[Dataset entries]
##########

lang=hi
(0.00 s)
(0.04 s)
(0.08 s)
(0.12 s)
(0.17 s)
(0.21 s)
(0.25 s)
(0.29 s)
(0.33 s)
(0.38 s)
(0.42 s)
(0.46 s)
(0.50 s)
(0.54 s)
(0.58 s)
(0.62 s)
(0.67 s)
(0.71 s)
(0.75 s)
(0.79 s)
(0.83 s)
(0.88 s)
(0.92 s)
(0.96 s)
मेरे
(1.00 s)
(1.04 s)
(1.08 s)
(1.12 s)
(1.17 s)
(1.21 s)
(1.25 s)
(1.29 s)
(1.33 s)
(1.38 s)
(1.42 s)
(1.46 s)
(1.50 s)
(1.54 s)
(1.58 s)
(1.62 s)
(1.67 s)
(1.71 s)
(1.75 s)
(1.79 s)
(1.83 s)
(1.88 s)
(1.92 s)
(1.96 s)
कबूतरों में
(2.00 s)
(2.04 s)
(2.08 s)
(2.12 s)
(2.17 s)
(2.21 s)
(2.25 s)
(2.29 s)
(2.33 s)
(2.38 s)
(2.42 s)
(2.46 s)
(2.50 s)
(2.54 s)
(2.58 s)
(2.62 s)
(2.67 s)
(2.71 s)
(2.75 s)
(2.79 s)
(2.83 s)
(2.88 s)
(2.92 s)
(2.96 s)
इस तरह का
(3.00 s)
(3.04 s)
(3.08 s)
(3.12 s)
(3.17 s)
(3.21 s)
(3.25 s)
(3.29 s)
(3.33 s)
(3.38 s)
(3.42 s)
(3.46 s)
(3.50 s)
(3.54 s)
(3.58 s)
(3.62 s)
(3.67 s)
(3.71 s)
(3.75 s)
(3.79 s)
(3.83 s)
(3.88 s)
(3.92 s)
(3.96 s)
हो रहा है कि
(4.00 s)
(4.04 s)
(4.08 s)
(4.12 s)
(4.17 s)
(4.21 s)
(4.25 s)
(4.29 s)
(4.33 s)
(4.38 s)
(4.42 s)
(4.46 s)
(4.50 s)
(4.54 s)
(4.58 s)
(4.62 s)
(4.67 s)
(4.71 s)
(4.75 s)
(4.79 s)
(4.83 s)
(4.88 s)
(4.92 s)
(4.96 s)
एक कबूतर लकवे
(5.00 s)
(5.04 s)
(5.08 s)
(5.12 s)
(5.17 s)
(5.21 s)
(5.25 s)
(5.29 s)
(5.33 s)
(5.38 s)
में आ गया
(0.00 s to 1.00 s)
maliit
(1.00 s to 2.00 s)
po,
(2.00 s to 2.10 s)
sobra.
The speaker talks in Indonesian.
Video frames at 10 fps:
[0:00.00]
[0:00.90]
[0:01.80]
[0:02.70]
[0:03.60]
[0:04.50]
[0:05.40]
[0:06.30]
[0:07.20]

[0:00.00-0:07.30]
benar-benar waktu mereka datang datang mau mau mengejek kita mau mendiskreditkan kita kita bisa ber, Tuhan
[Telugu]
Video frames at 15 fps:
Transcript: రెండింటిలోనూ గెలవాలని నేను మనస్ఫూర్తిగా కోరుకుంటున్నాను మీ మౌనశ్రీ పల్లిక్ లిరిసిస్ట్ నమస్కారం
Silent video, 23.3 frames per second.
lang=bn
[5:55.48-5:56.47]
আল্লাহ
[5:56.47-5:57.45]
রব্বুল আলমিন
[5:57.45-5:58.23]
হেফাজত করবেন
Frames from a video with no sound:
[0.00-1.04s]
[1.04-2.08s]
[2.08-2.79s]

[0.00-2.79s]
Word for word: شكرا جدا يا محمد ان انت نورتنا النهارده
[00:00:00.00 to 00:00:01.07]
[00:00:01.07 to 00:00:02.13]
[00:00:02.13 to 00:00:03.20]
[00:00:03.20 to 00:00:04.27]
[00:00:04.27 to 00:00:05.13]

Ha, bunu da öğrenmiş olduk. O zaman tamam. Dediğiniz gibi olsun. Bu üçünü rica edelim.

##########

### What the exercise asks
Your task is to copy all of the entries exactly.

### Solution to the exercise
lang=hi
(0.00 s)
(0.04 s)
(0.08 s)
(0.12 s)
(0.17 s)
(0.21 s)
(0.25 s)
(0.29 s)
(0.33 s)
(0.38 s)
(0.42 s)
(0.46 s)
(0.50 s)
(0.54 s)
(0.58 s)
(0.62 s)
(0.67 s)
(0.71 s)
(0.75 s)
(0.79 s)
(0.83 s)
(0.88 s)
(0.92 s)
(0.96 s)
मेरे
(1.00 s)
(1.04 s)
(1.08 s)
(1.12 s)
(1.17 s)
(1.21 s)
(1.25 s)
(1.29 s)
(1.33 s)
(1.38 s)
(1.42 s)
(1.46 s)
(1.50 s)
(1.54 s)
(1.58 s)
(1.62 s)
(1.67 s)
(1.71 s)
(1.75 s)
(1.79 s)
(1.83 s)
(1.88 s)
(1.92 s)
(1.96 s)
कबूतरों में
(2.00 s)
(2.04 s)
(2.08 s)
(2.12 s)
(2.17 s)
(2.21 s)
(2.25 s)
(2.29 s)
(2.33 s)
(2.38 s)
(2.42 s)
(2.46 s)
(2.50 s)
(2.54 s)
(2.58 s)
(2.62 s)
(2.67 s)
(2.71 s)
(2.75 s)
(2.79 s)
(2.83 s)
(2.88 s)
(2.92 s)
(2.96 s)
इस तरह का
(3.00 s)
(3.04 s)
(3.08 s)
(3.12 s)
(3.17 s)
(3.21 s)
(3.25 s)
(3.29 s)
(3.33 s)
(3.38 s)
(3.42 s)
(3.46 s)
(3.50 s)
(3.54 s)
(3.58 s)
(3.62 s)
(3.67 s)
(3.71 s)
(3.75 s)
(3.79 s)
(3.83 s)
(3.88 s)
(3.92 s)
(3.96 s)
हो रहा है कि
(4.00 s)
(4.04 s)
(4.08 s)
(4.12 s)
(4.17 s)
(4.21 s)
(4.25 s)
(4.29 s)
(4.33 s)
(4.38 s)
(4.42 s)
(4.46 s)
(4.50 s)
(4.54 s)
(4.58 s)
(4.62 s)
(4.67 s)
(4.71 s)
(4.75 s)
(4.79 s)
(4.83 s)
(4.88 s)
(4.92 s)
(4.96 s)
एक कबूतर लकवे
(5.00 s)
(5.04 s)
(5.08 s)
(5.12 s)
(5.17 s)
(5.21 s)
(5.25 s)
(5.29 s)
(5.33 s)
(5.38 s)
में आ गया
(0.00 s to 1.00 s)
maliit
(1.00 s to 2.00 s)
po,
(2.00 s to 2.10 s)
sobra.
The speaker talks in Indonesian.
Video frames at 10 fps:
[0:00.00]
[0:00.90]
[0:01.80]
[0:02.70]
[0:03.60]
[0:04.50]
[0:05.40]
[0:06.30]
[0:07.20]

[0:00.00-0:07.30]
benar-benar waktu mereka datang datang mau mau mengejek kita mau mendiskreditkan kita kita bisa ber, Tuhan
[Telugu]
Video frames at 15 fps:
Transcript: రెండింటిలోనూ గెలవాలని నేను మనస్ఫూర్తిగా కోరుకుంటున్నాను మీ మౌనశ్రీ పల్లిక్ లిరిసిస్ట్ నమస్కారం
Silent video, 23.3 frames per second.
lang=bn
[5:55.48-5:56.47]
আল্লাহ
[5:56.47-5:57.45]
রব্বুল আলমিন
[5:57.45-5:58.23]
হেফাজত করবেন
Frames from a video with no sound:
[0.00-1.04s]
[1.04-2.08s]
[2.08-2.79s]

[0.00-2.79s]
Word for word: شكرا جدا يا محمد ان انت نورتنا النهارده
[00:00:00.00 to 00:00:01.07]
[00:00:01.07 to 00:00:02.13]
[00:00:02.13 to 00:00:03.20]
[00:00:03.20 to 00:00:04.27]
[00:00:04.27 to 00:00:05.13]

Ha, bunu da öğrenmiş olduk. O zaman tamam. Dediğiniz gibi olsun. Bu üçünü rica edelim.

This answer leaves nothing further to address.